:: Record excerpts

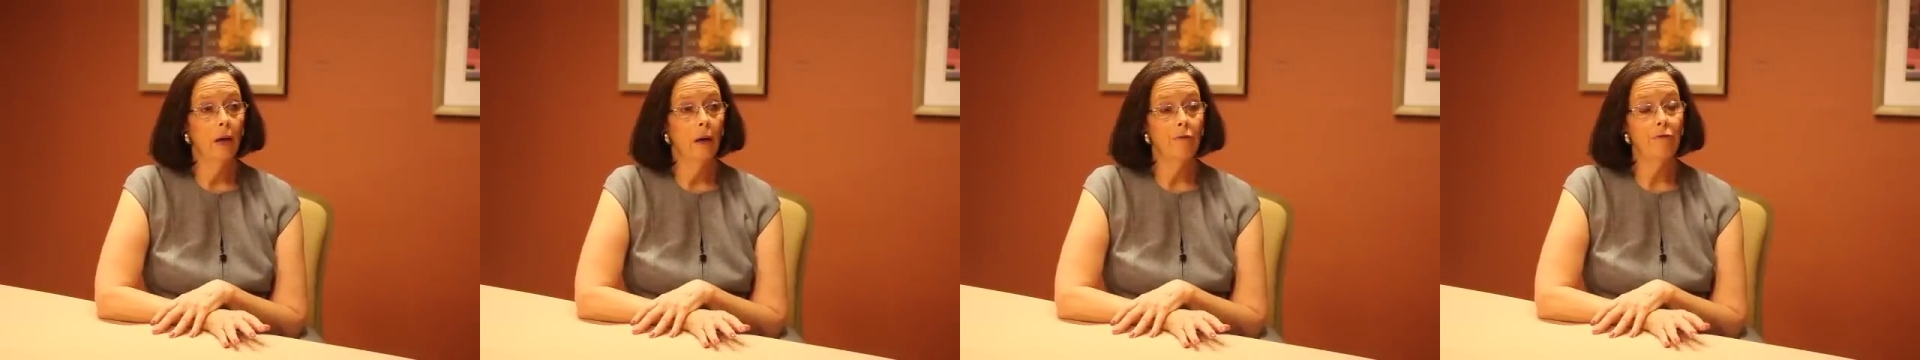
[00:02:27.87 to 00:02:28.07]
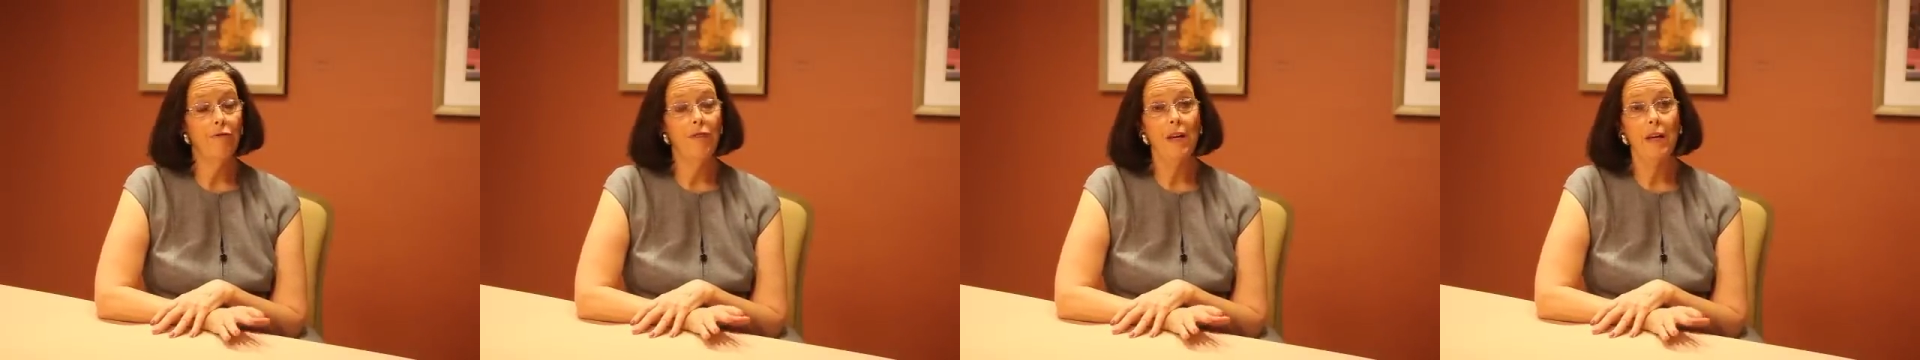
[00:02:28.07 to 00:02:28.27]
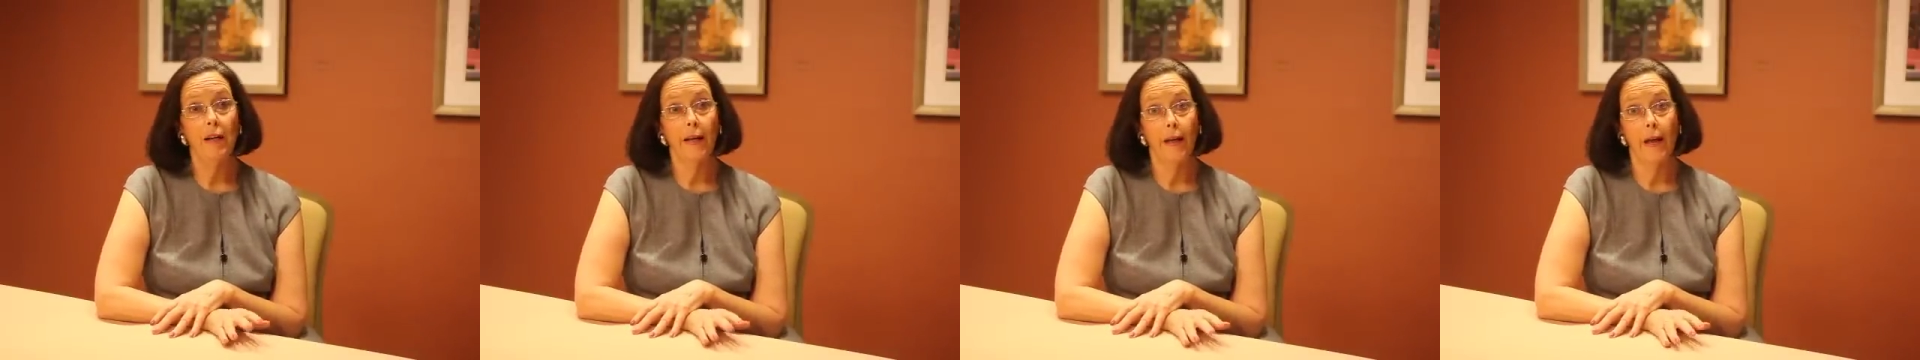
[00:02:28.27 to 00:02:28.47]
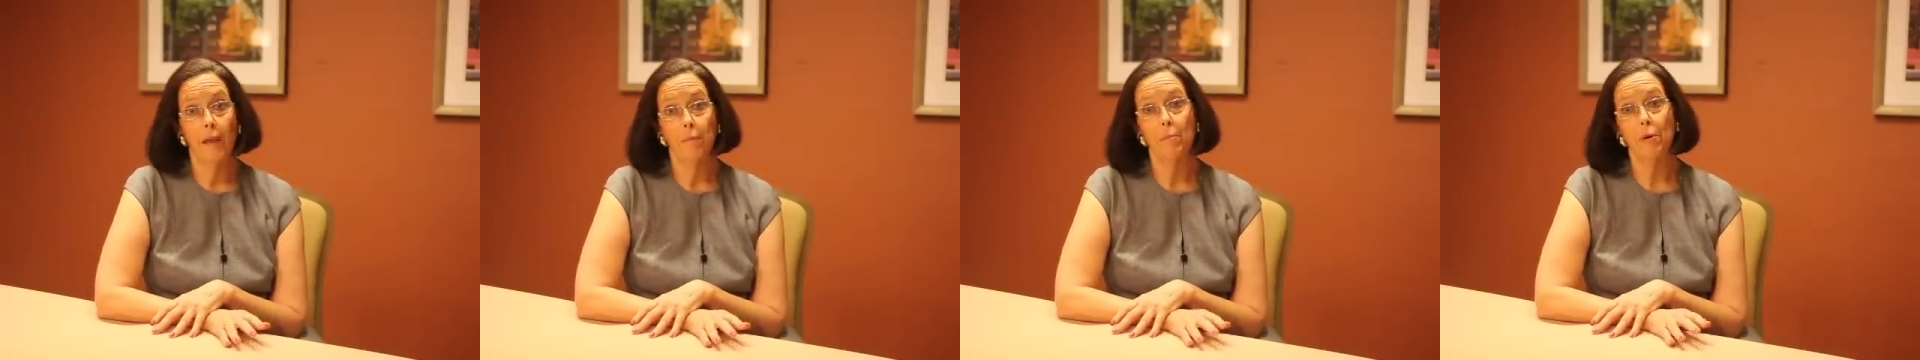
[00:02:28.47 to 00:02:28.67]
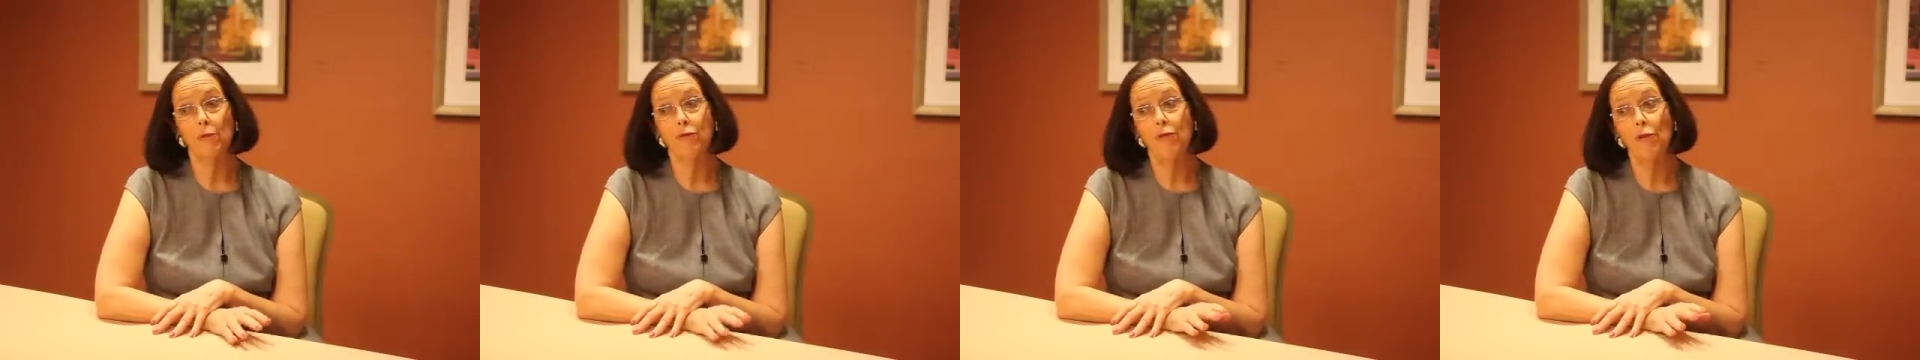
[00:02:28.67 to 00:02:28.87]
feeling
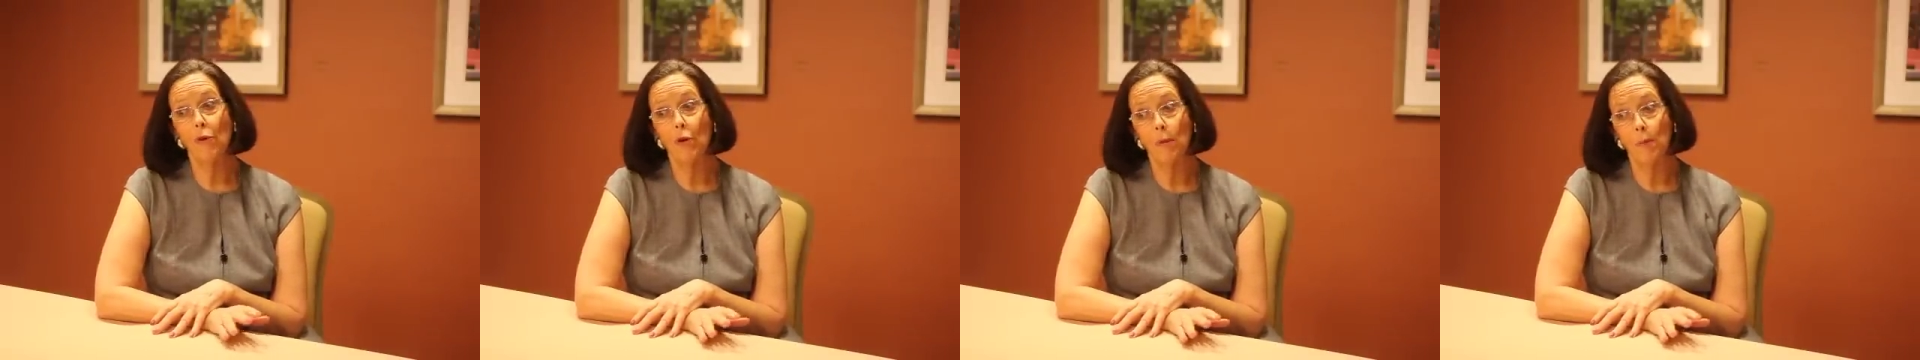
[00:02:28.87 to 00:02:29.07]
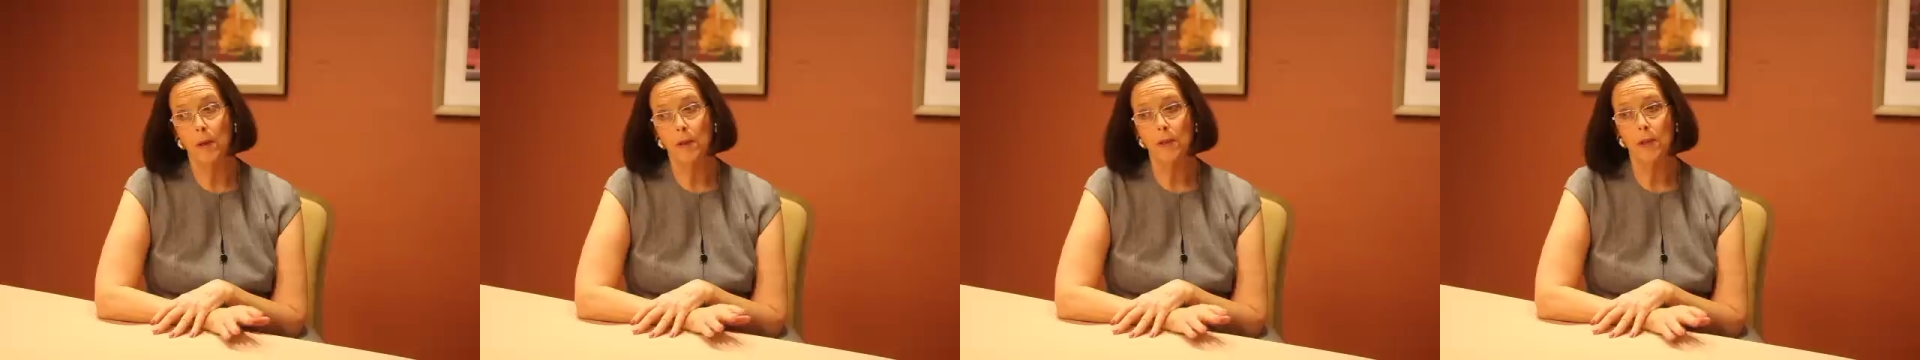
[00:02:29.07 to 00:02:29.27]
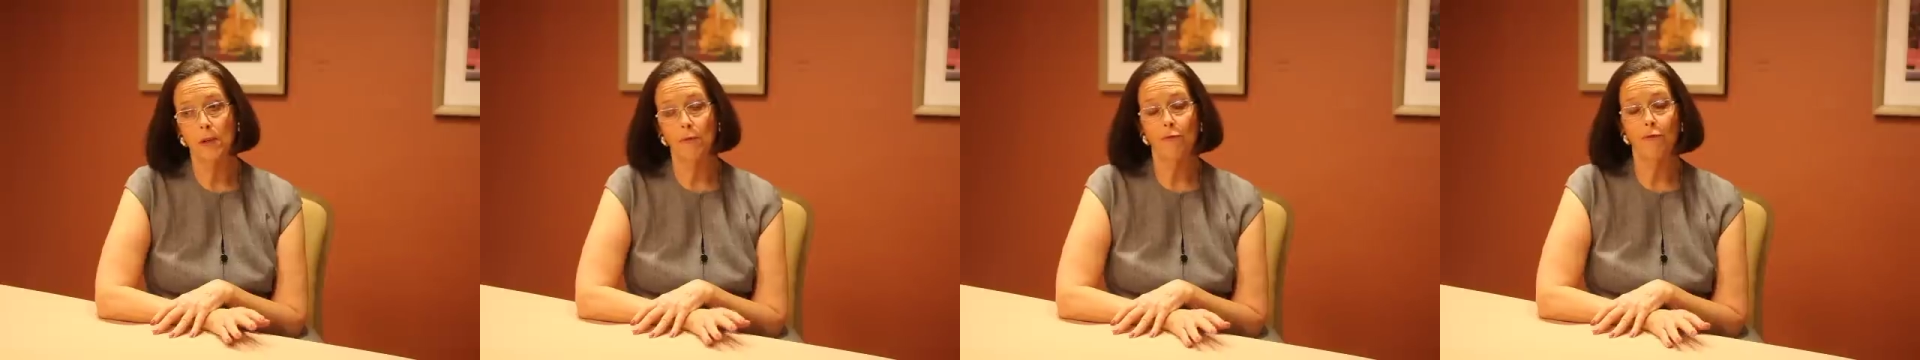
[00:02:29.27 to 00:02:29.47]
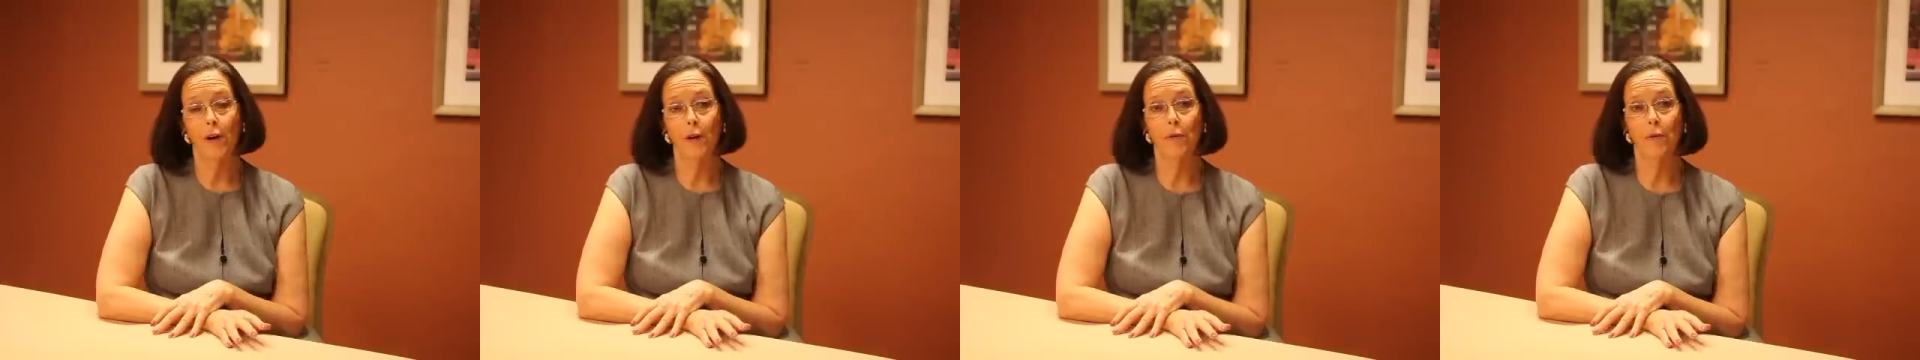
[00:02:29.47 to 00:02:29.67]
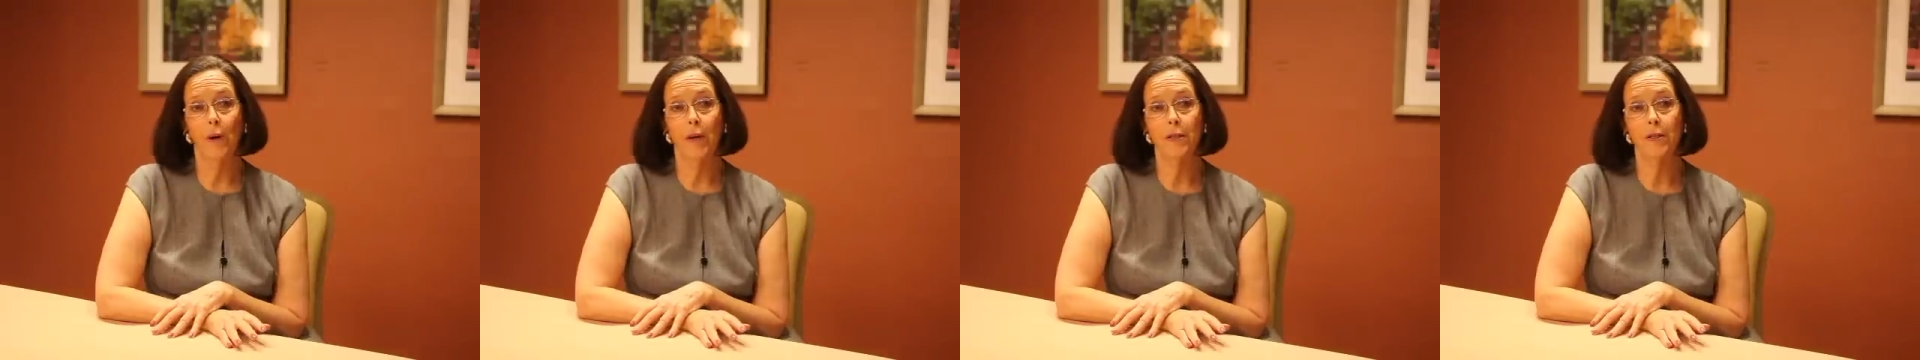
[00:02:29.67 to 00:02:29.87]
and performance in
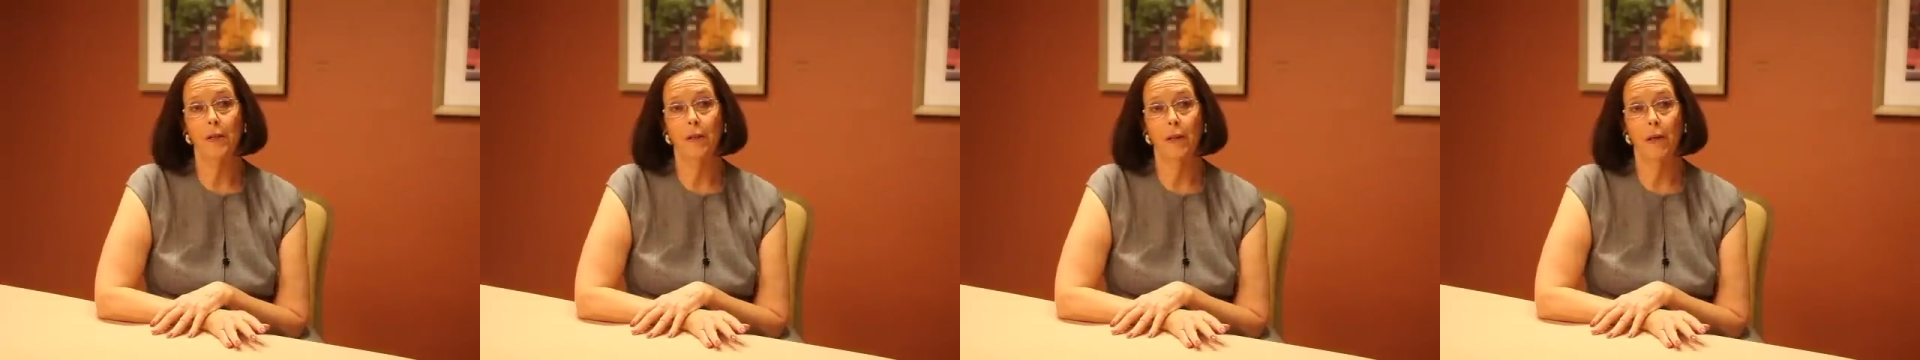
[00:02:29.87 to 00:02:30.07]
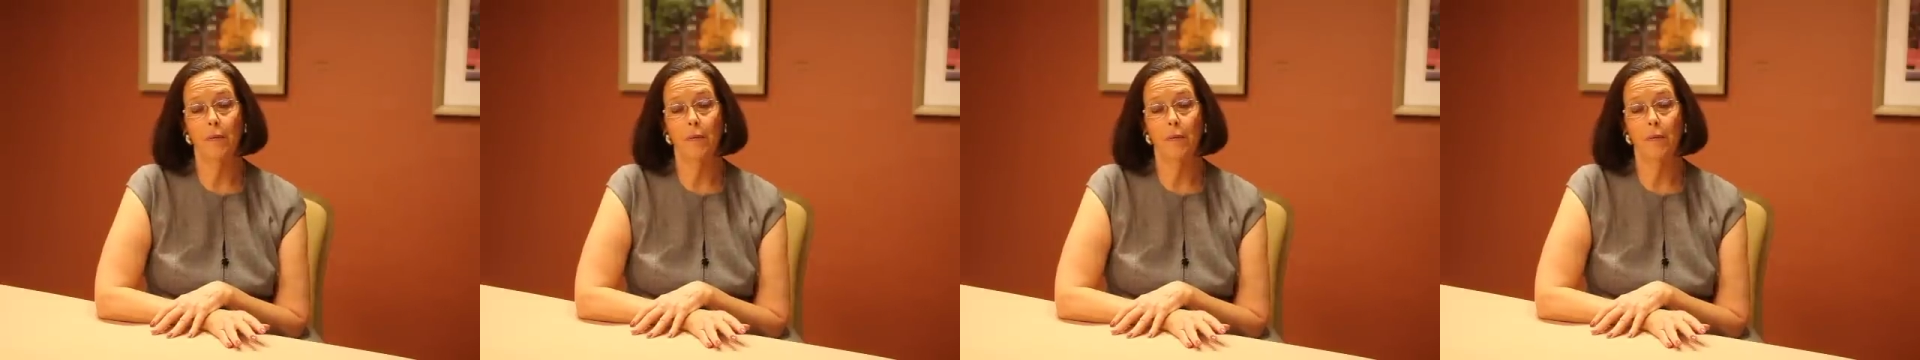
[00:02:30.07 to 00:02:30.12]
fundraising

::::

== Brief ==
A faithful copy of all the lines above is needed, with the pictures omitted.

== Response to the task ==
[00:02:27.87 to 00:02:28.07]
[00:02:28.07 to 00:02:28.27]
[00:02:28.27 to 00:02:28.47]
[00:02:28.47 to 00:02:28.67]
[00:02:28.67 to 00:02:28.87]
feeling
[00:02:28.87 to 00:02:29.07]
[00:02:29.07 to 00:02:29.27]
[00:02:29.27 to 00:02:29.47]
[00:02:29.47 to 00:02:29.67]
[00:02:29.67 to 00:02:29.87]
and performance in
[00:02:29.87 to 00:02:30.07]
[00:02:30.07 to 00:02:30.12]
fundraising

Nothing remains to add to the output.